Sob · March 13, 2017, 4:10pm

Oops, I copied that one without thinking about it. But RouterOS complains about wrong address with helpful messagein both WinBox and CLI, so no one can actually use it.

POS · March 14, 2017, 5:07am

Whatever I do it just doesn’t work. I have absolutely no clue why RouterOS is designed to function totally different from any other firewall.

eth1 should act as WAN. Its getting a IP address (10.0.0.100) from a DHCP server (10.0.0.0/24). This is OK.
eth2 has its own DHCP pool and its giving out DHCP leases to my client (192.168.5.0/24). OK.
The firewall has a chain forward all ethernet in and all ethernet out rule. I suppose this should allow all traffic?
I’ve added a route 0.0.0.0/0 eth1 reachable. (there are two undeletable routes for eth1 and eth2).
From the built in ping tool I can ping 10.0.0.1. That’s the switch providing internet access.
But I cannot ping 8.8.8.8 or any other outside address. It says timeout (to 8.8.8. and host unreachable (10.0.0.100).

I’ve tried adding a nat rule but that makes no difference. I’ve tried adding routes, addresses and whatnot but nothing works.

All my other firewalls do have internet access with exactly the same setup.

POS · March 14, 2017, 5:34am

Okay deleted all settings and started over and looks like its working now.

I’m not sure what changed, routing and firewall rules are exactly the same. The only difference is that instead of relying on DHCP on the eth1 (WAN) interface I now set a static IP.

Anyway its working, now its time to set up some basic firewall rules and a hotspot. Lets see how it goes.

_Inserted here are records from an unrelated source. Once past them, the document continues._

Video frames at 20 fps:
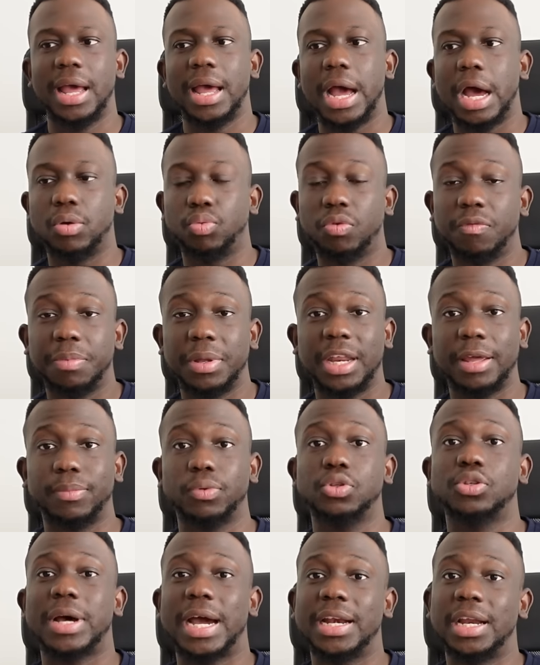And we've been able
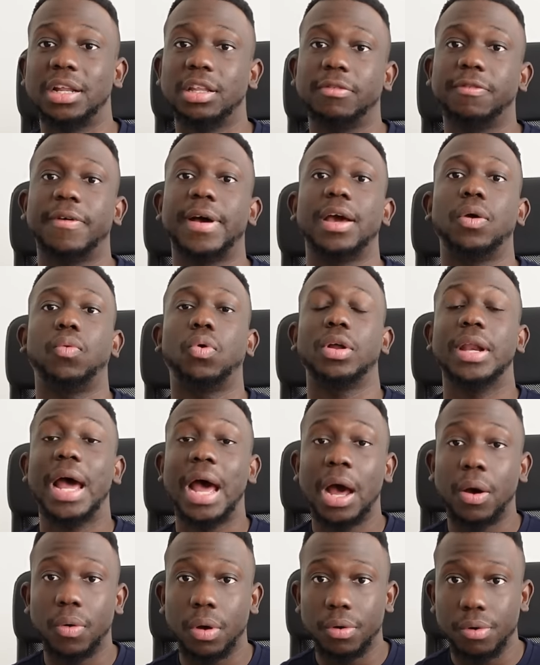to identify what
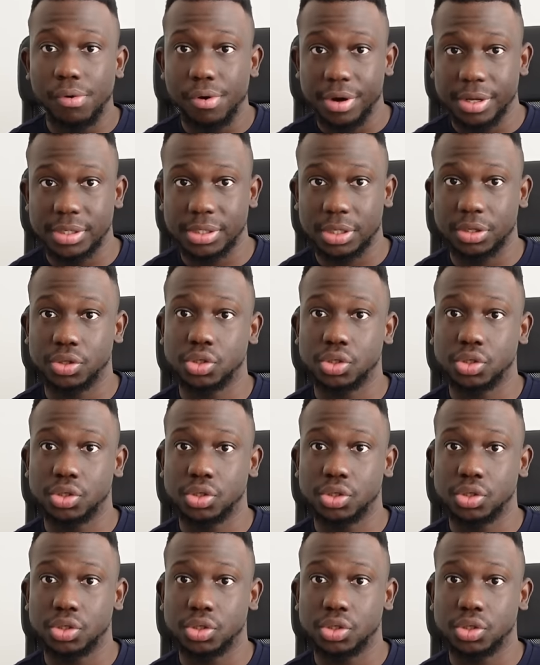our risk.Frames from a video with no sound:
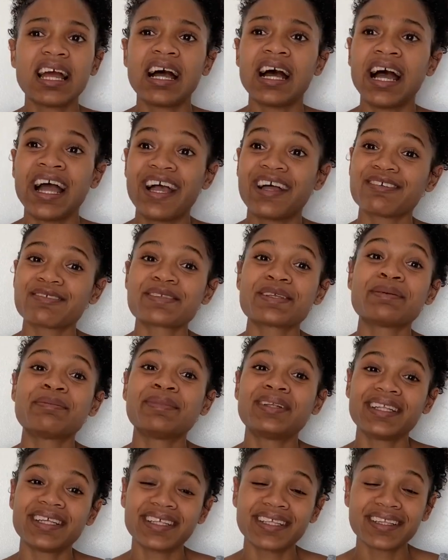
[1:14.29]
have some
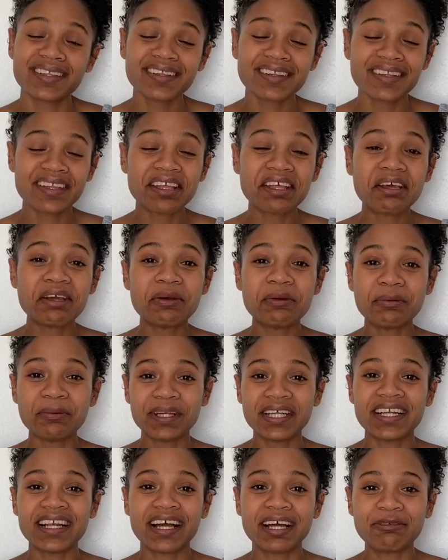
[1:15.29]
length
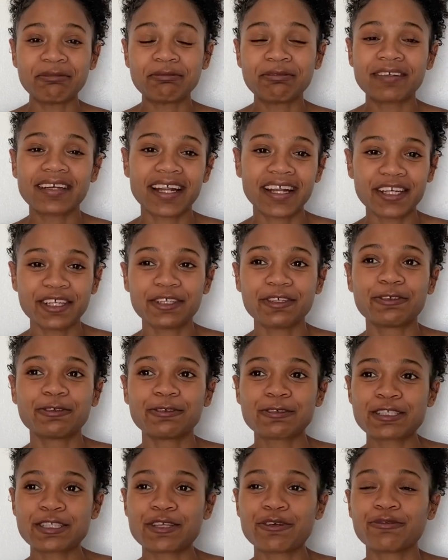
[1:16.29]
when I'm running
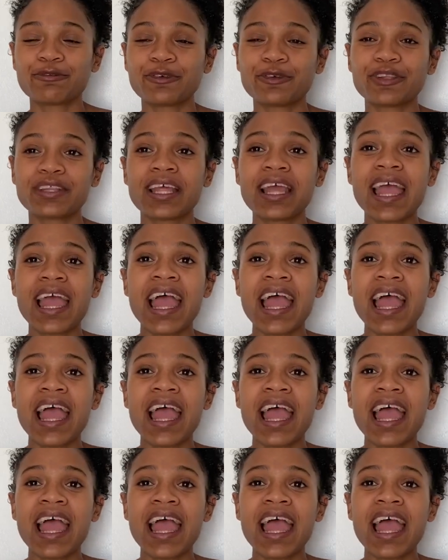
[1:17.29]
or so forth.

Sob · March 14, 2017, 12:13pm

I don’t know what you’re looking at, but RouterOS basic network configuration is exactly the same as in Windows, Linux (RouterOS is actually based on Linux), and basically anything I’ve ever seen.

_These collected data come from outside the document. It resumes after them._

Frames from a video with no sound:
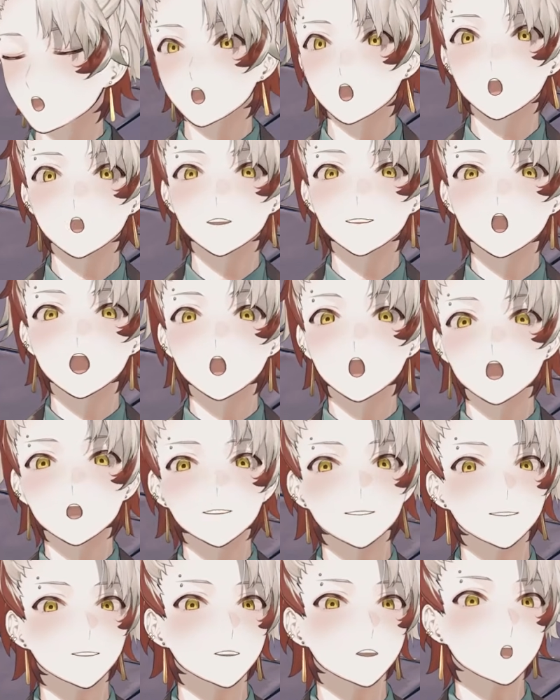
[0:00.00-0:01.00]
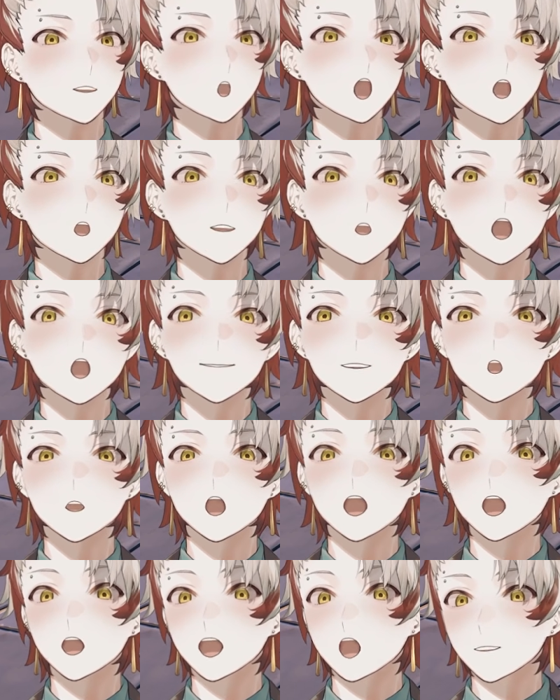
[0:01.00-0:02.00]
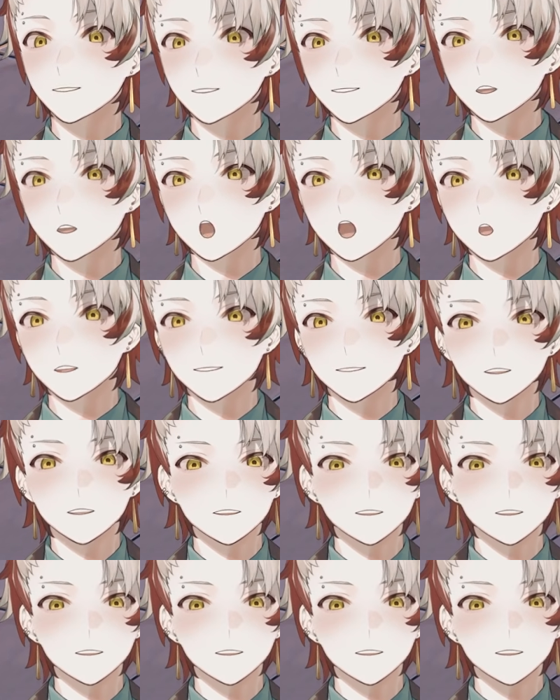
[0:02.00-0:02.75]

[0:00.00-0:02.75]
that also provides heavy attack amplification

If you configure WAN using DHCP, you should not need to add default (0.0.0.0/0) route, it should come from DHCP server. In case your external DHCP server is not configured to give out default route, you’d need to add one, but not with gateway being WAN interface, it should be IP address (10.0.0.1 in your case, it seems). Then you need to either add NAT to hide internal network behind 10.0.0.100, or configure static route on your gateway to internal 192.168.5.0/24. Firewall is easy too, everything is allowed by default, no rules means no blocking. So if you have doubts, start with that and when basic routing works, play with firewall as next step.